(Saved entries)

────────────────────────────────────────

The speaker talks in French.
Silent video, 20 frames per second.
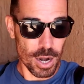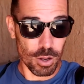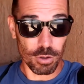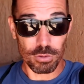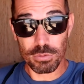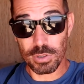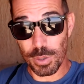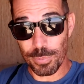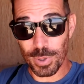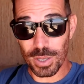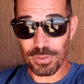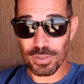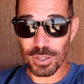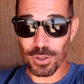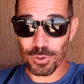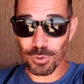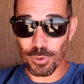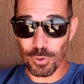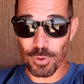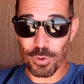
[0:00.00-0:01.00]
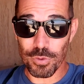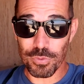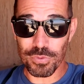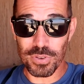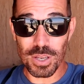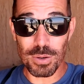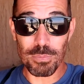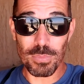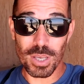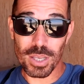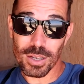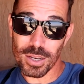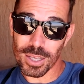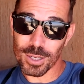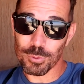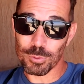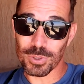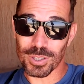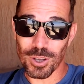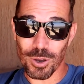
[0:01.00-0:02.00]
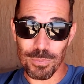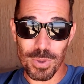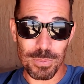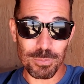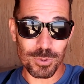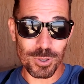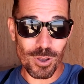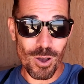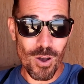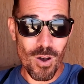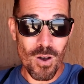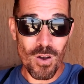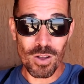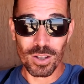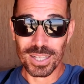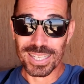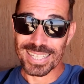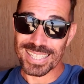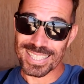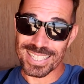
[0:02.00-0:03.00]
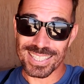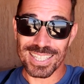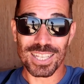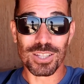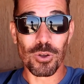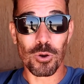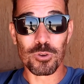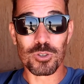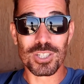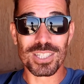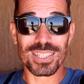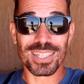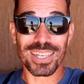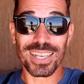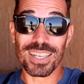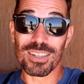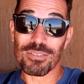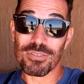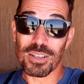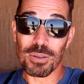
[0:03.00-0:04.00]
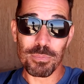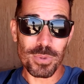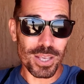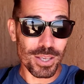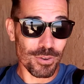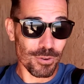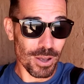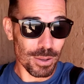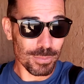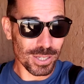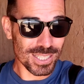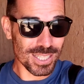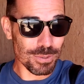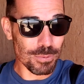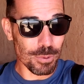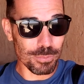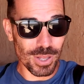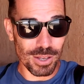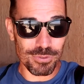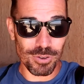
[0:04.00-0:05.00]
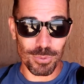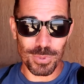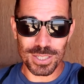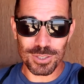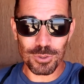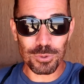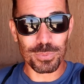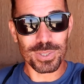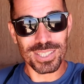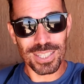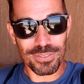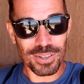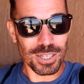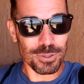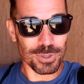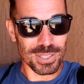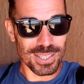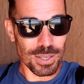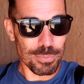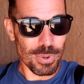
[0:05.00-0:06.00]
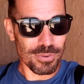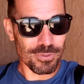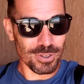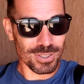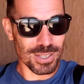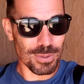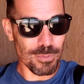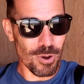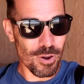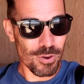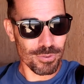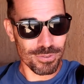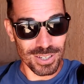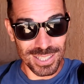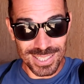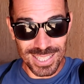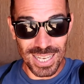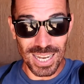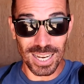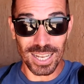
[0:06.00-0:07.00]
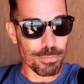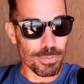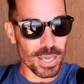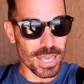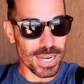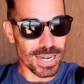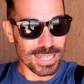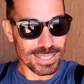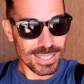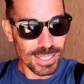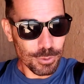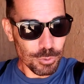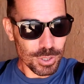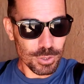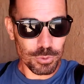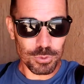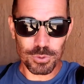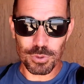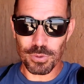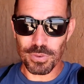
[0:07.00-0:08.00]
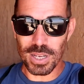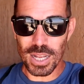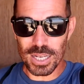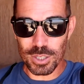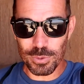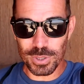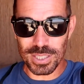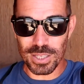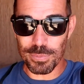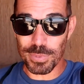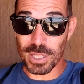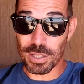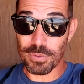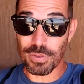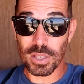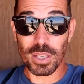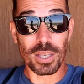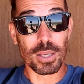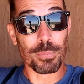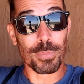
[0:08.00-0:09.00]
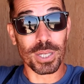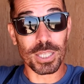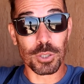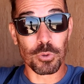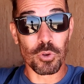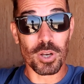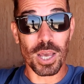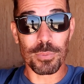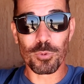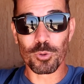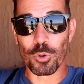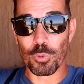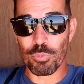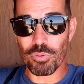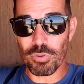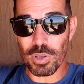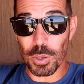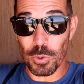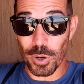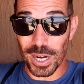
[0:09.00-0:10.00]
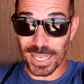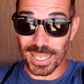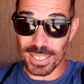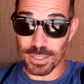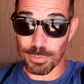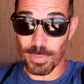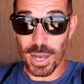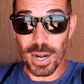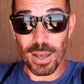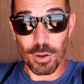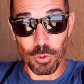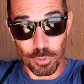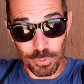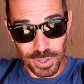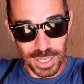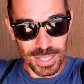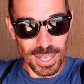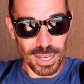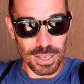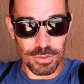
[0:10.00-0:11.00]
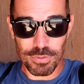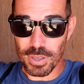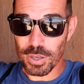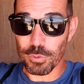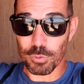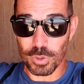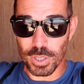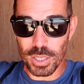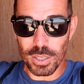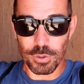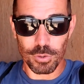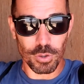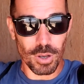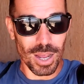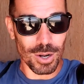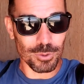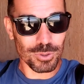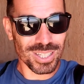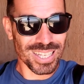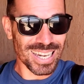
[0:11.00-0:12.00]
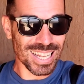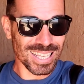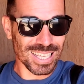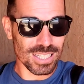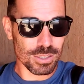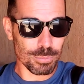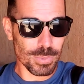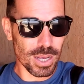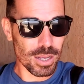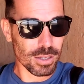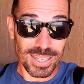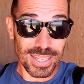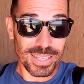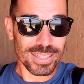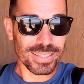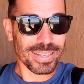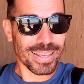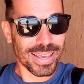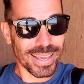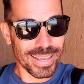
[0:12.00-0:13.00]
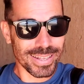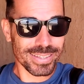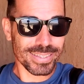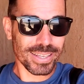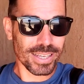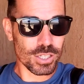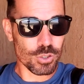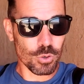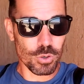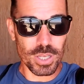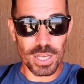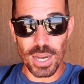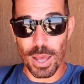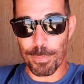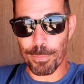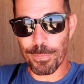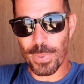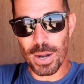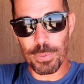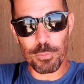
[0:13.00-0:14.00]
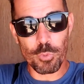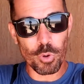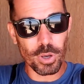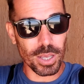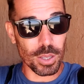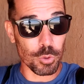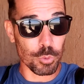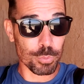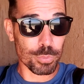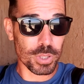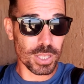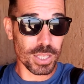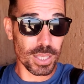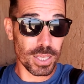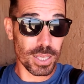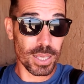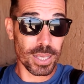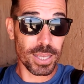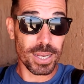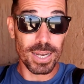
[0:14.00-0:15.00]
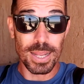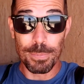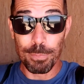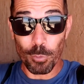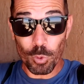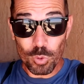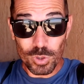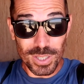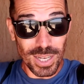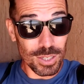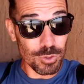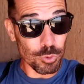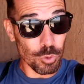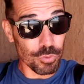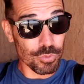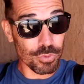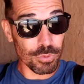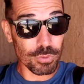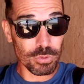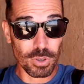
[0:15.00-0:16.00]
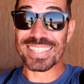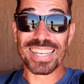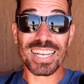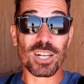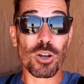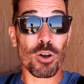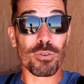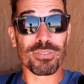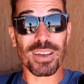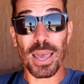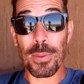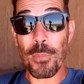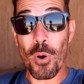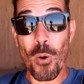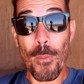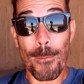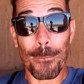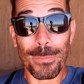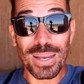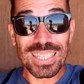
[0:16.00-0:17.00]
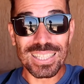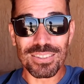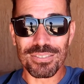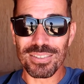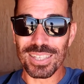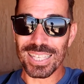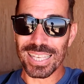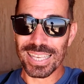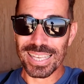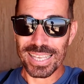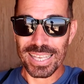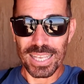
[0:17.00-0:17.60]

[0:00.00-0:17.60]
Alors c'est pas évident de filmer, de l'écouter en même temps. J'essaye d'enregistrer et de filmer euh, un maximum d'informations, mais c'est vrai que c'est pas forcément facile. Mais la situation de ce village, ouais, c'est magnifique et particulièrement depuis euh, la Casbah. Là, on vient d'arriver, on est euh, à l'entrée de la Casbah. C'est très très joli, la palmeraie au pied, les montagnes au fond, décor vraiment magnifique.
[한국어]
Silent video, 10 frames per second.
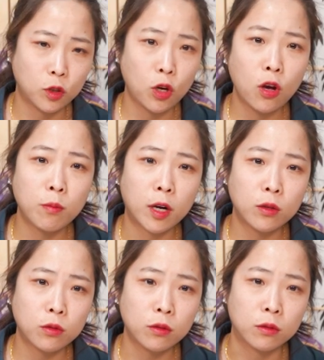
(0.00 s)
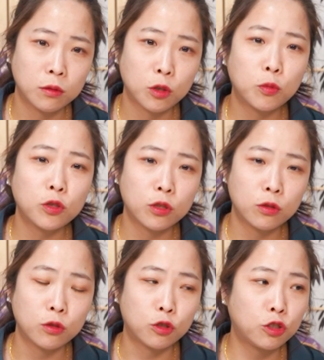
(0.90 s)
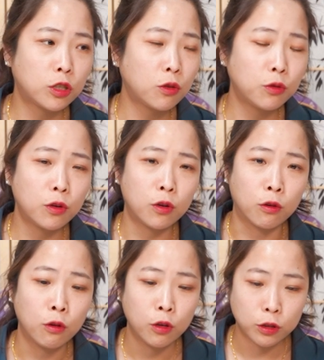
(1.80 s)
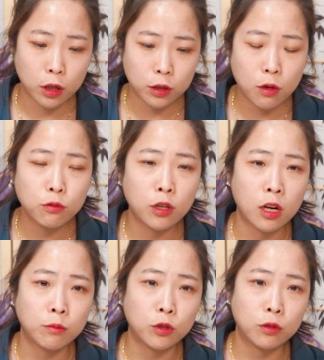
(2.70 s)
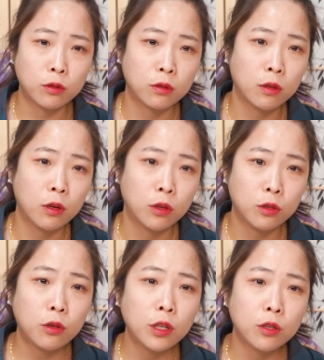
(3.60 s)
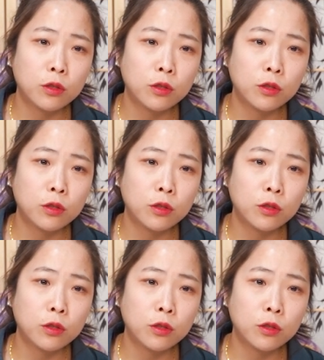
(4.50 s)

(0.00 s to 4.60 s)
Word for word: 생각이 많아서 첫 번째는 진짜로요 찾아오는 사람 그런 분도 많죠. 열의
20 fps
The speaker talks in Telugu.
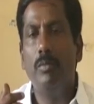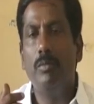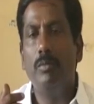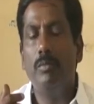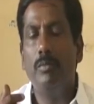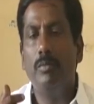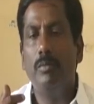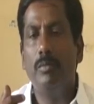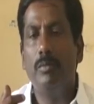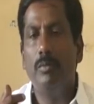ఆ
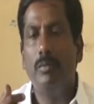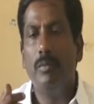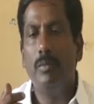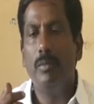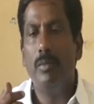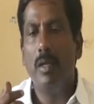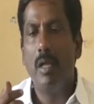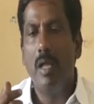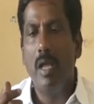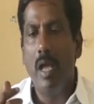ఊరికి
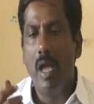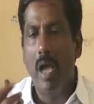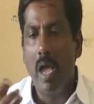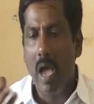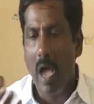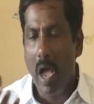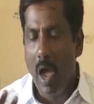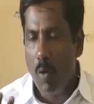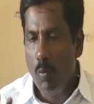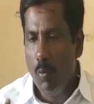
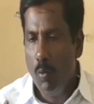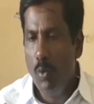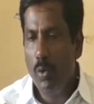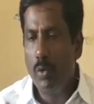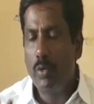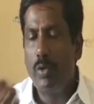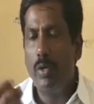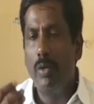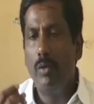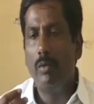రాకుండా
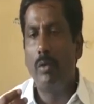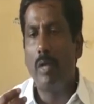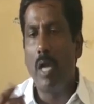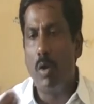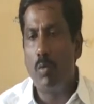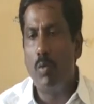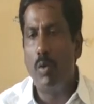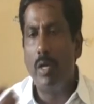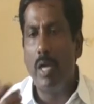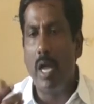అడ్డుపడి
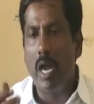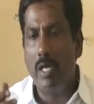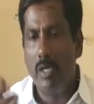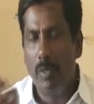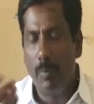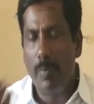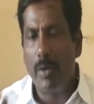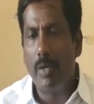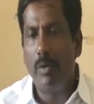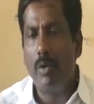
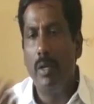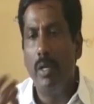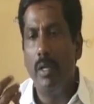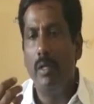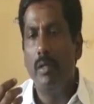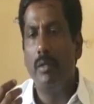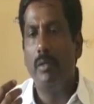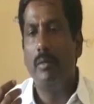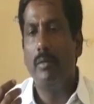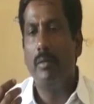మీరు
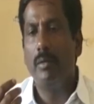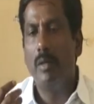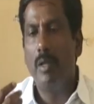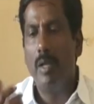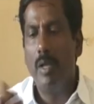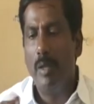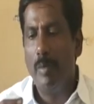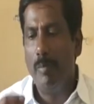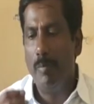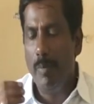ఎందుకు
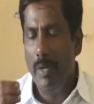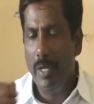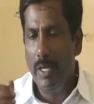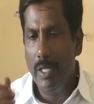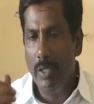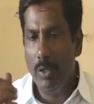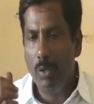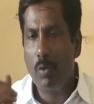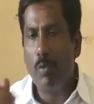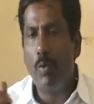వచ్చినారు
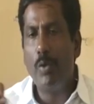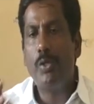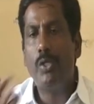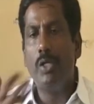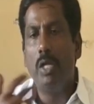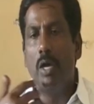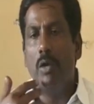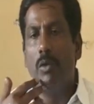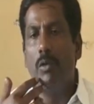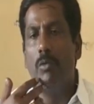
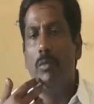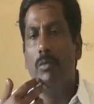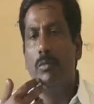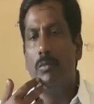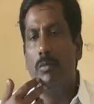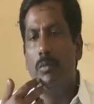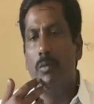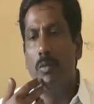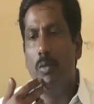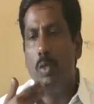నువ్వు ఒక
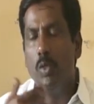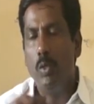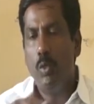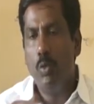ఎస్సీ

────────────────────────────────────────

WHAT THIS TASK INVOLVES:
Once the pictures are removed, return the entries exactly as they stand.

RESULT FOR THIS TASK:
The speaker talks in French.
Silent video, 20 frames per second.
[0:00.00-0:01.00]
[0:01.00-0:02.00]
[0:02.00-0:03.00]
[0:03.00-0:04.00]
[0:04.00-0:05.00]
[0:05.00-0:06.00]
[0:06.00-0:07.00]
[0:07.00-0:08.00]
[0:08.00-0:09.00]
[0:09.00-0:10.00]
[0:10.00-0:11.00]
[0:11.00-0:12.00]
[0:12.00-0:13.00]
[0:13.00-0:14.00]
[0:14.00-0:15.00]
[0:15.00-0:16.00]
[0:16.00-0:17.00]
[0:17.00-0:17.60]

[0:00.00-0:17.60]
Alors c'est pas évident de filmer, de l'écouter en même temps. J'essaye d'enregistrer et de filmer euh, un maximum d'informations, mais c'est vrai que c'est pas forcément facile. Mais la situation de ce village, ouais, c'est magnifique et particulièrement depuis euh, la Casbah. Là, on vient d'arriver, on est euh, à l'entrée de la Casbah. C'est très très joli, la palmeraie au pied, les montagnes au fond, décor vraiment magnifique.
[한국어]
Silent video, 10 frames per second.
(0.00 s)
(0.90 s)
(1.80 s)
(2.70 s)
(3.60 s)
(4.50 s)

(0.00 s to 4.60 s)
Word for word: 생각이 많아서 첫 번째는 진짜로요 찾아오는 사람 그런 분도 많죠. 열의
20 fps
The speaker talks in Telugu.
ఆ
ఊరికి
రాకుండా
అడ్డుపడి
మీరు
ఎందుకు
వచ్చినారు
నువ్వు ఒక
ఎస్సీ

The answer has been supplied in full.